Tak hanya China, India juga menunjukkan tren serupa dalam pengurangan impor batubara, seiring dengan meningkatnya produksi domestik dan melimpahnya stok batubara di negara itu. Dengan kedua negara ini, yang selama ini menjadi pasar utama untuk ekspor Indonesia, diperkirakan akan mengurangi volume pembelian, maka perekonomian batubara Indonesia menghadapi tantangan yang semakin besar.
Hendra menambahkan, "Turunnya permintaan dari China dan India ini, yang disebabkan oleh tingginya produksi dan inventaris, jelas menyebabkan tekanan pada harga. Sementara itu, biaya produksi perusahaan-perusahaan batubara juga terus meningkat, salah satunya disebabkan oleh kebijakan B40, kenaikan tarif royalti, dan kewajiban penempatan DHE yang berdampak pada biaya bunga." Ini semua telah berkontribusi pada menyempitnya margin laba perusahaan, terlebih ketika harga batubara global berada pada level terendah dalam beberapa tahun terakhir.
Dampak dari tren ini juga terlihat pada kinerja ekspor batubara Indonesia. Kementerian Energi dan Sumber Daya Mineral (ESDM) melaporkan bahwa volume ekspor batubara Indonesia dari Januari hingga April 2025 hanya mencapai sekitar 160 juta ton.

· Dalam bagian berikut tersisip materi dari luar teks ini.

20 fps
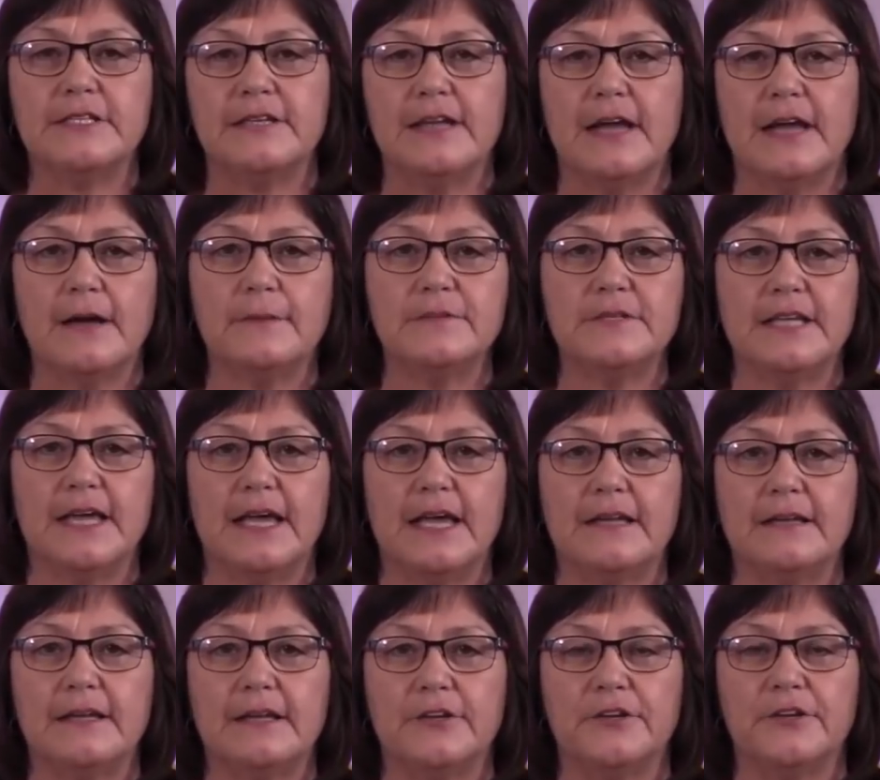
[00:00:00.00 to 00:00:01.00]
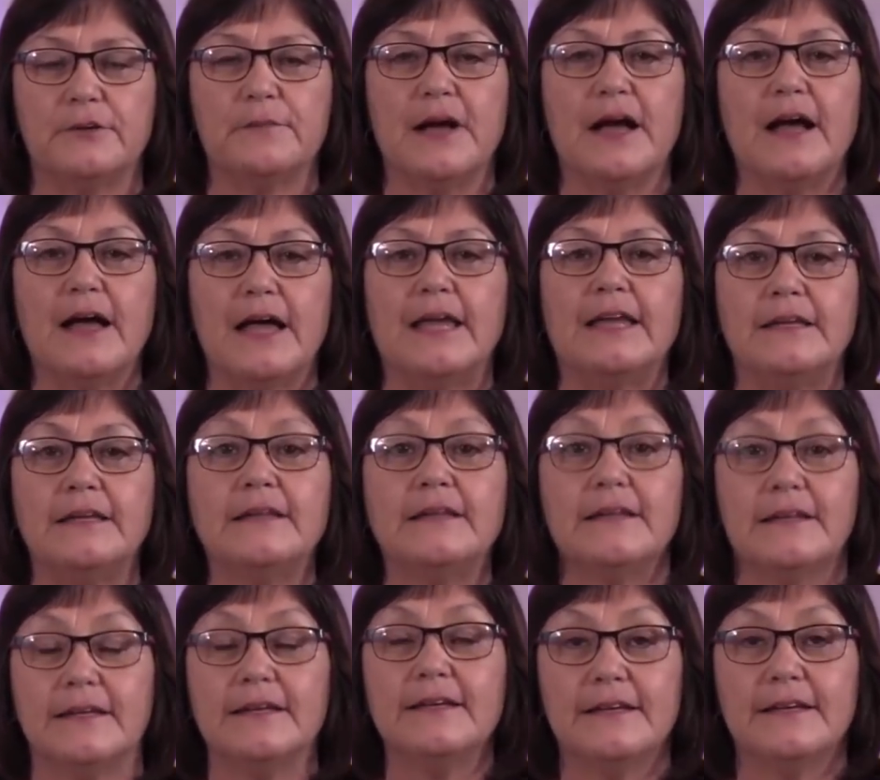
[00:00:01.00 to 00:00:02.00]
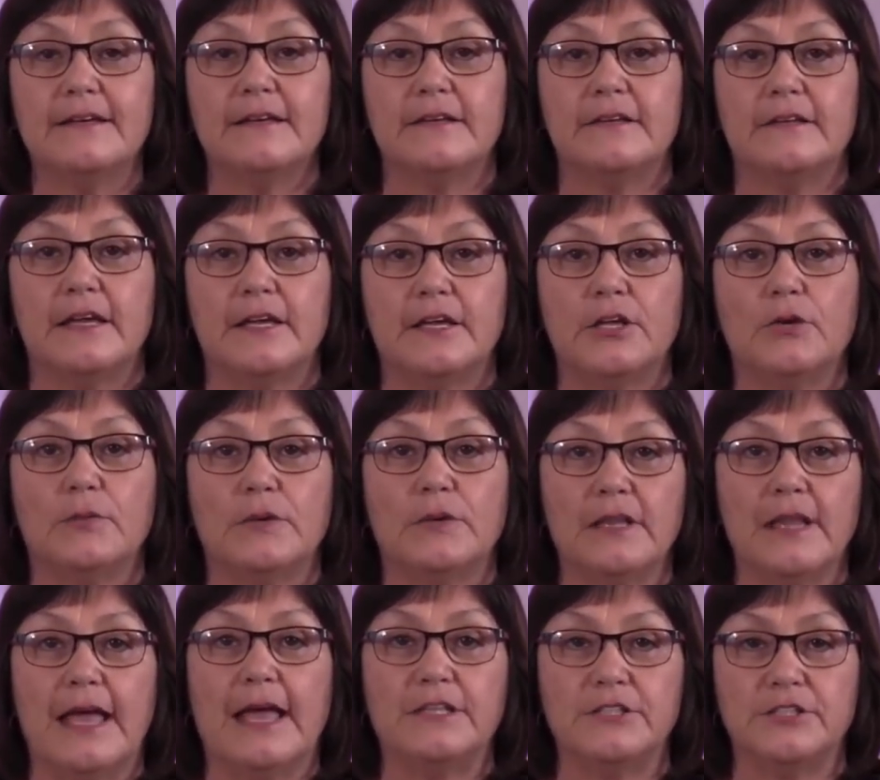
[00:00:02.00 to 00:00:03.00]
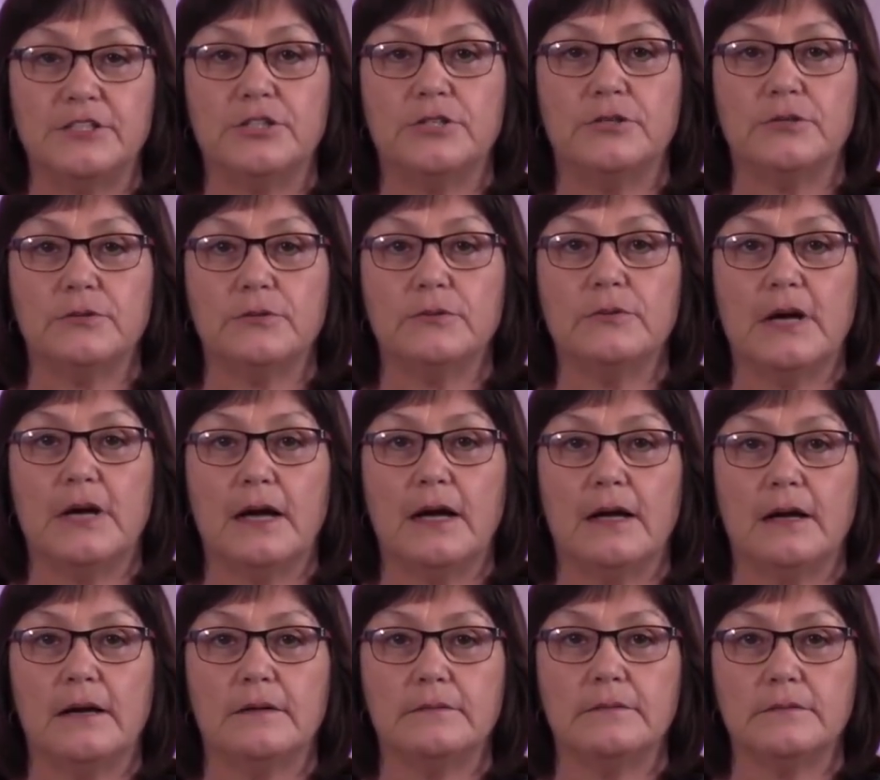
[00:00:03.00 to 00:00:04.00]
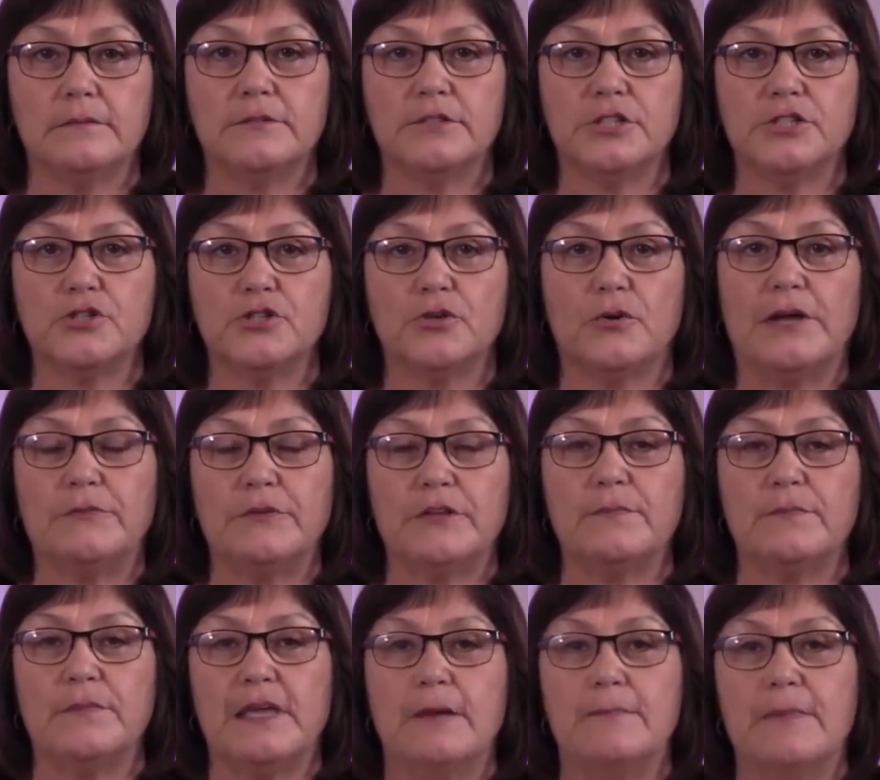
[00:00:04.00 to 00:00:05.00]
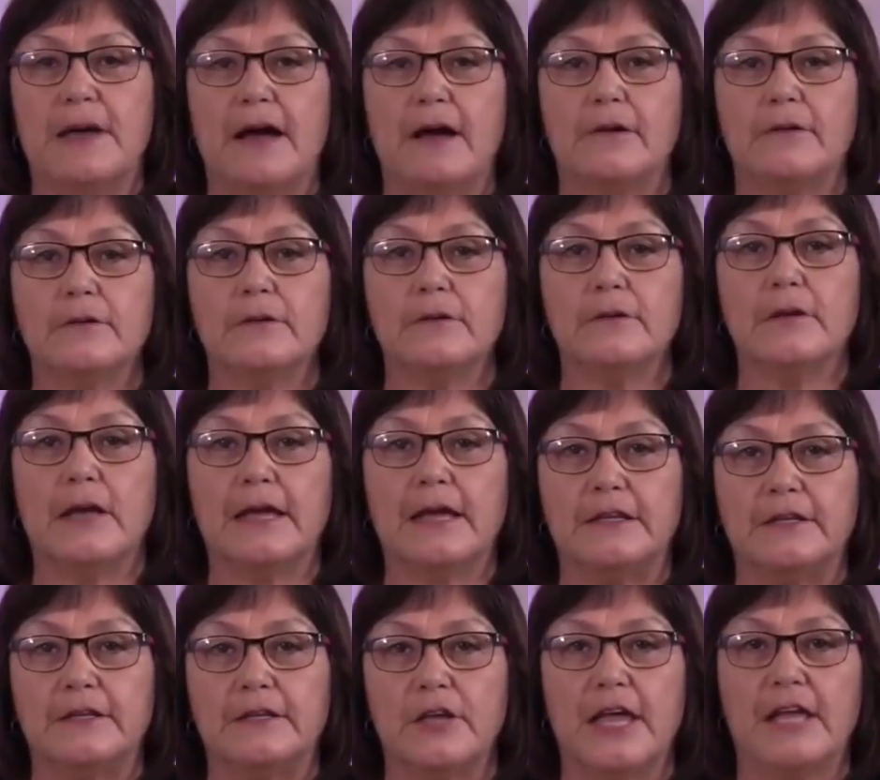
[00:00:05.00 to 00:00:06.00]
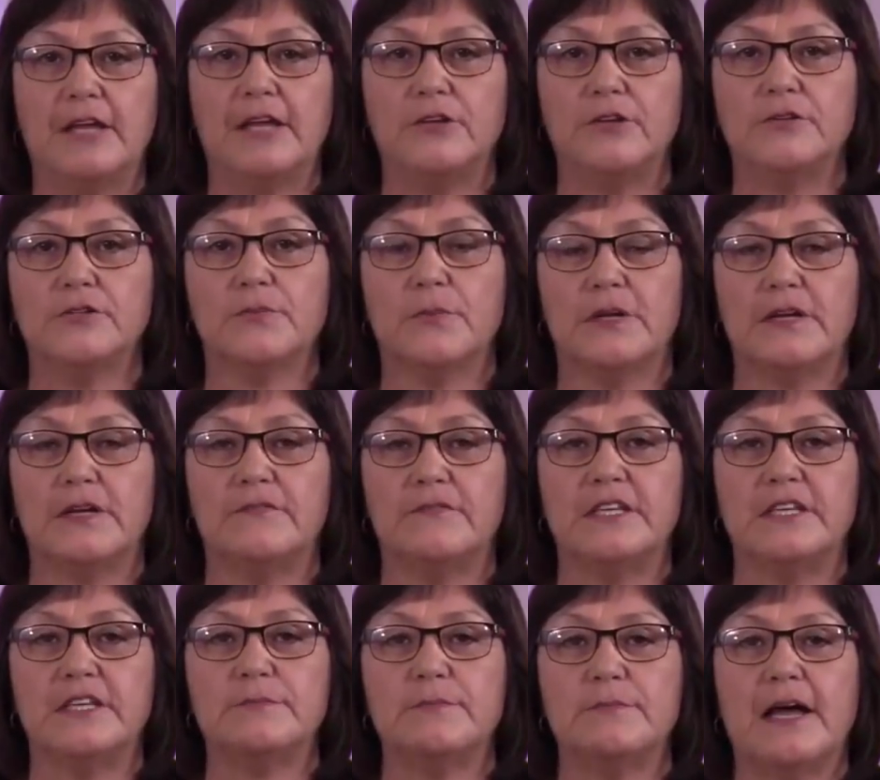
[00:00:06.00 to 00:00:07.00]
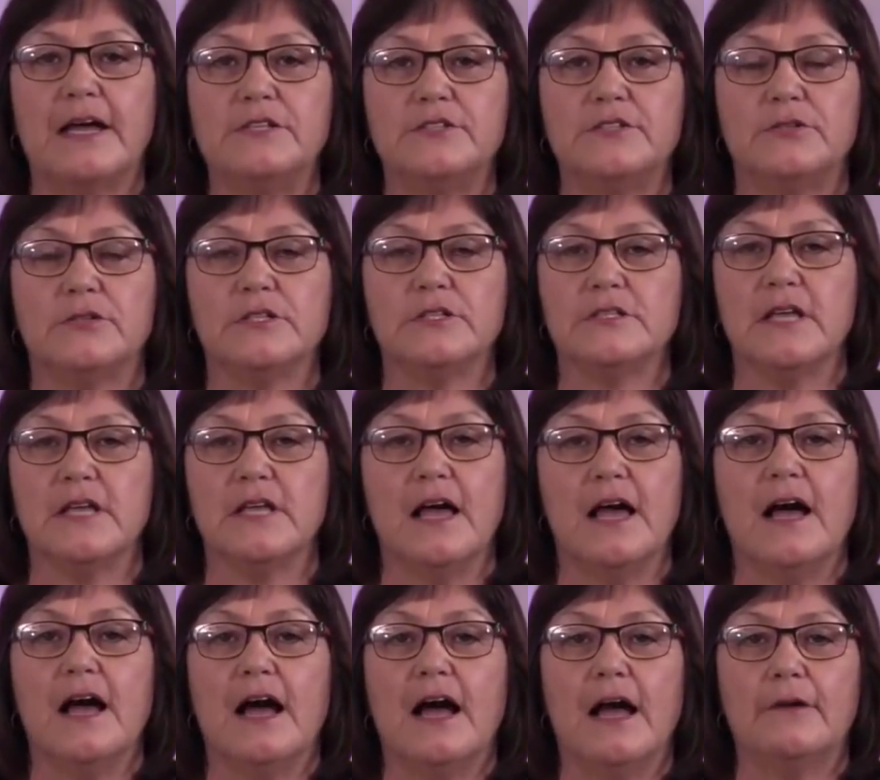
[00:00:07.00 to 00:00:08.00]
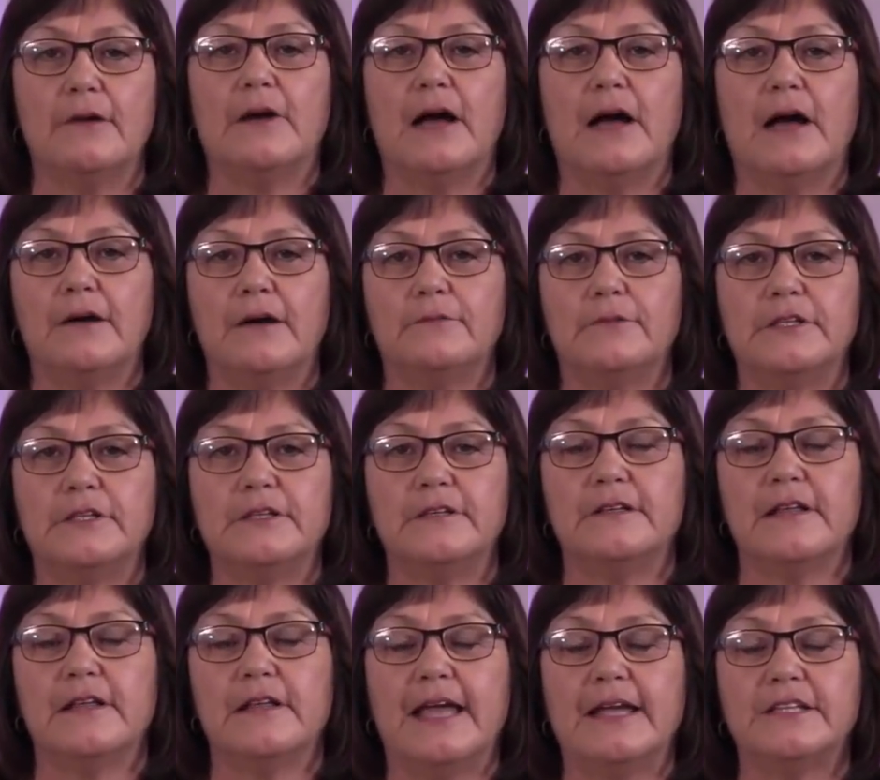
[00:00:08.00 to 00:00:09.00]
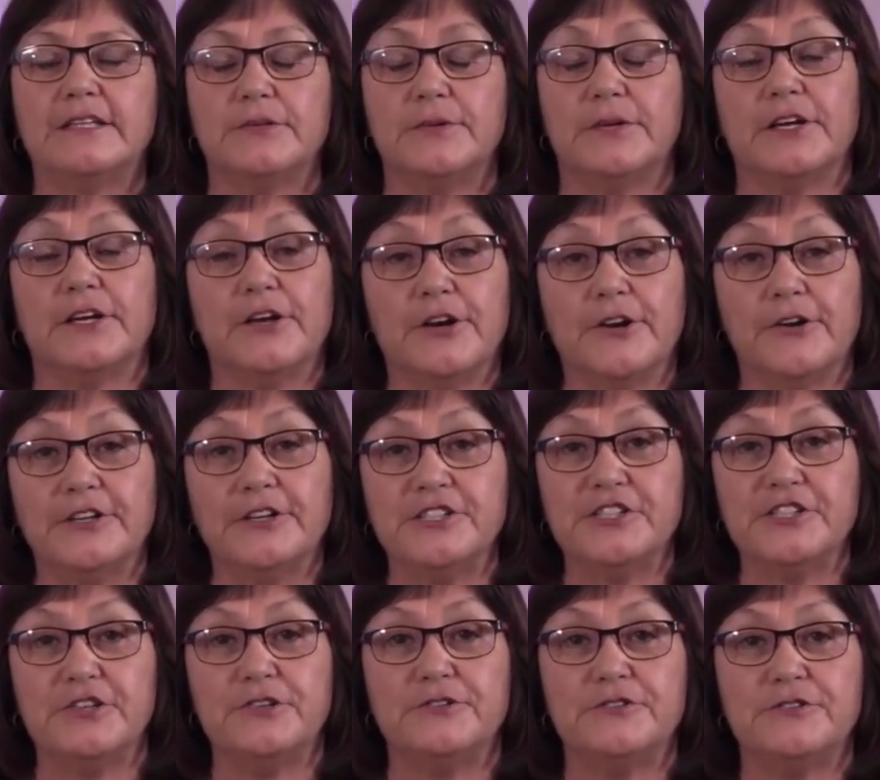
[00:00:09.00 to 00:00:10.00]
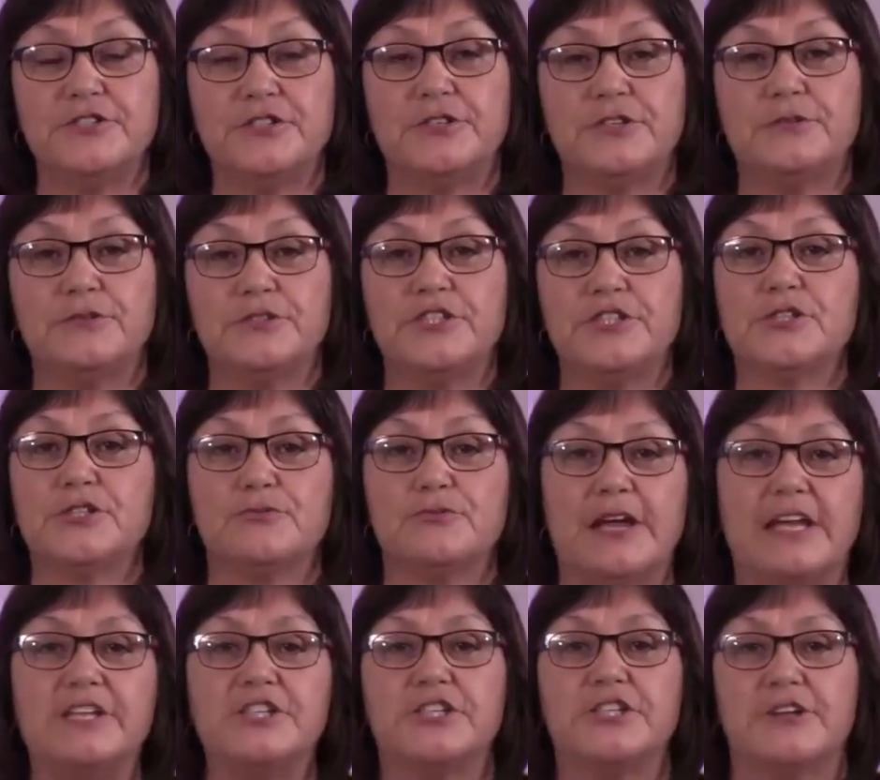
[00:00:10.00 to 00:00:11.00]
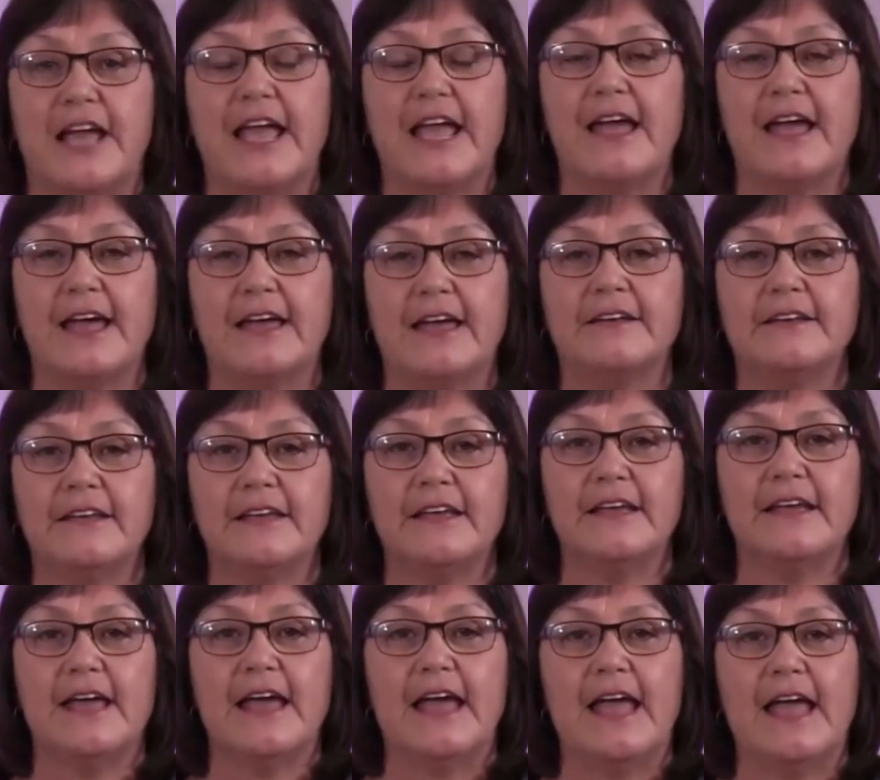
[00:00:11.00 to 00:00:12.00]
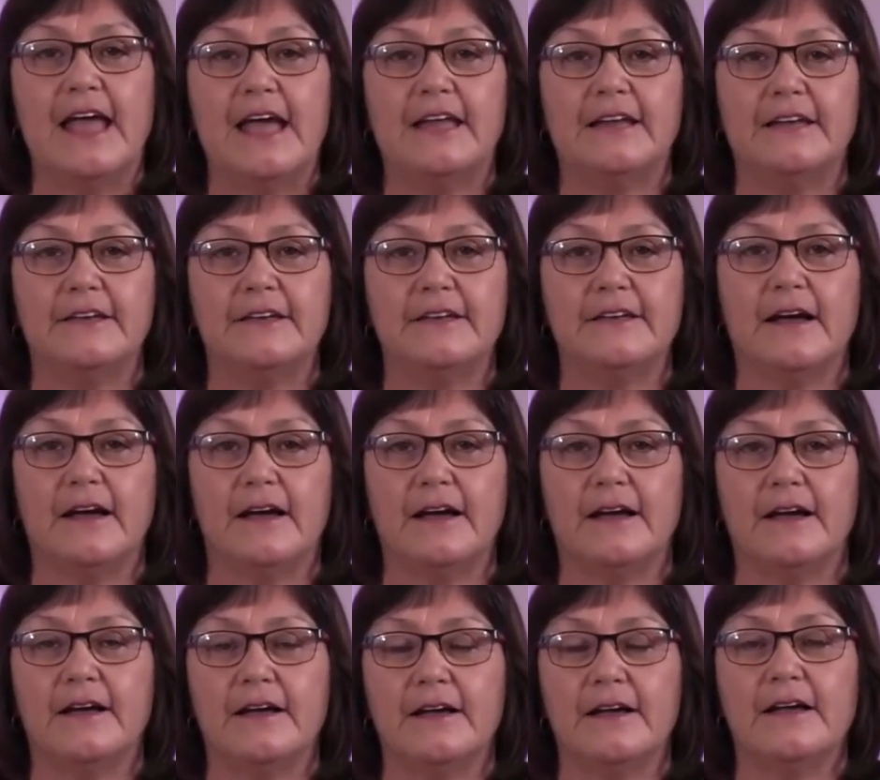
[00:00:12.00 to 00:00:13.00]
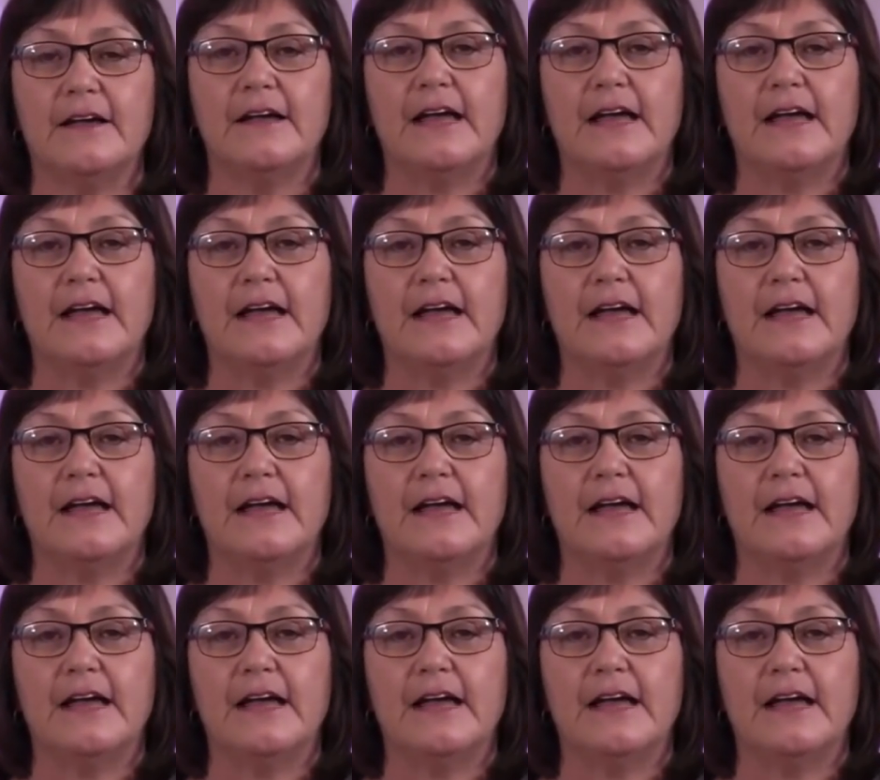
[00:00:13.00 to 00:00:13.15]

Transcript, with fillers: is an upset in your mind that you would like to, uh, to join with me about and, and use one of these mind tools, I, I would like to encourage you to just raise your hand. And, uh,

Jumlah ini mengalami penurunan dibandingkan dengan periode yang sama tahun sebelumnya, yang tercatat sebesar 171 juta ton.
Sekretaris Direktorat Jenderal Mineral dan Batubara Kementerian ESDM, Rita Susilawati, menyatakan bahwa pemerintah tetap terbuka untuk melakukan diskusi dengan pelaku usaha mengenai evaluasi harga batubara acuan (HBA) agar tetap berada dalam posisi yang kompetitif di pasar. "Ekspor batubara merupakan urusan business-to-business yang berada di luar intervensi pemerintah, tetapi kami akan terus memantau dinamika yang ada di pasar," papar Rita.